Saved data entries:
============================================================
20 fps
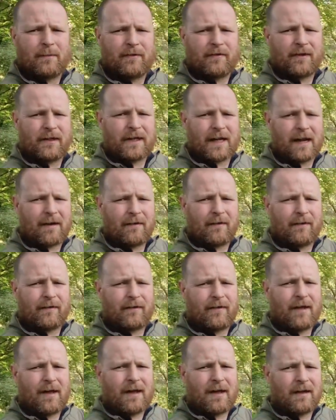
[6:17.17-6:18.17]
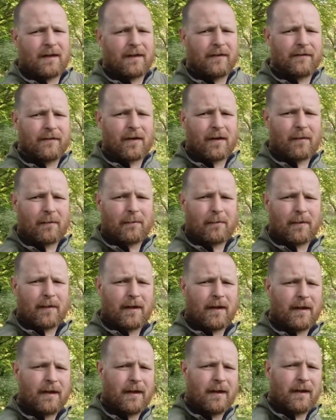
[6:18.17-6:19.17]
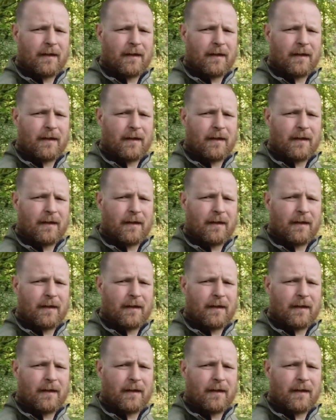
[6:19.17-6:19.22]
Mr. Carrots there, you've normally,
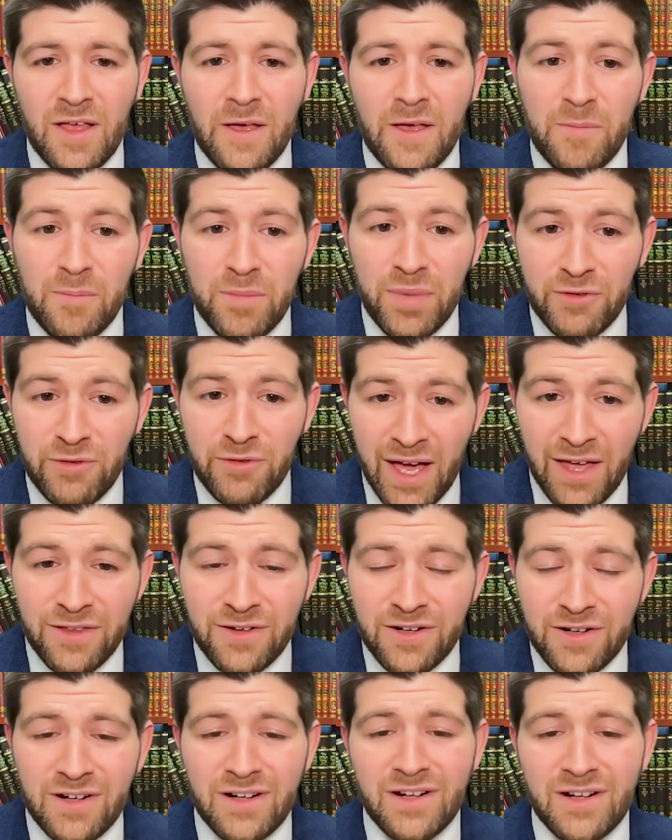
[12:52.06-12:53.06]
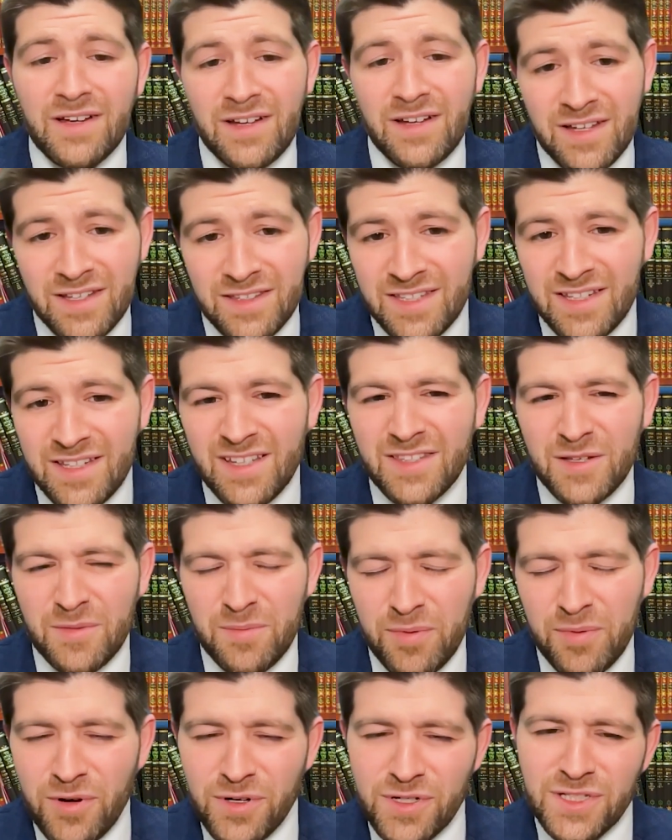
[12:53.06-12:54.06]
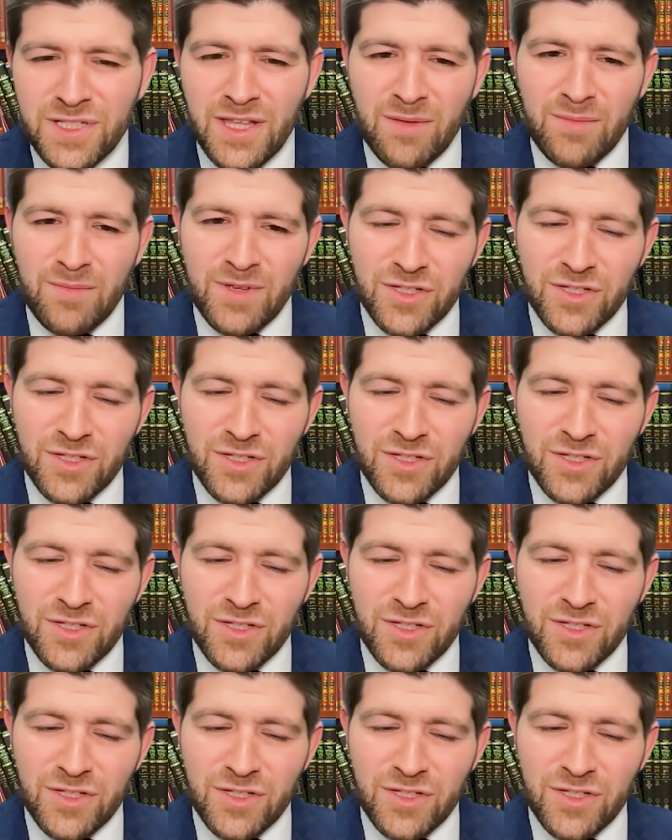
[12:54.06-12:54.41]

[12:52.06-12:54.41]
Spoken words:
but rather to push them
============================================================
**Problem:** Could you output the lines above exactly, with no pictures included?

**Answer box:**
20 fps
[6:17.17-6:18.17]
[6:18.17-6:19.17]
[6:19.17-6:19.22]
Mr. Carrots there, you've normally,
[12:52.06-12:53.06]
[12:53.06-12:54.06]
[12:54.06-12:54.41]

[12:52.06-12:54.41]
Spoken words:
but rather to push them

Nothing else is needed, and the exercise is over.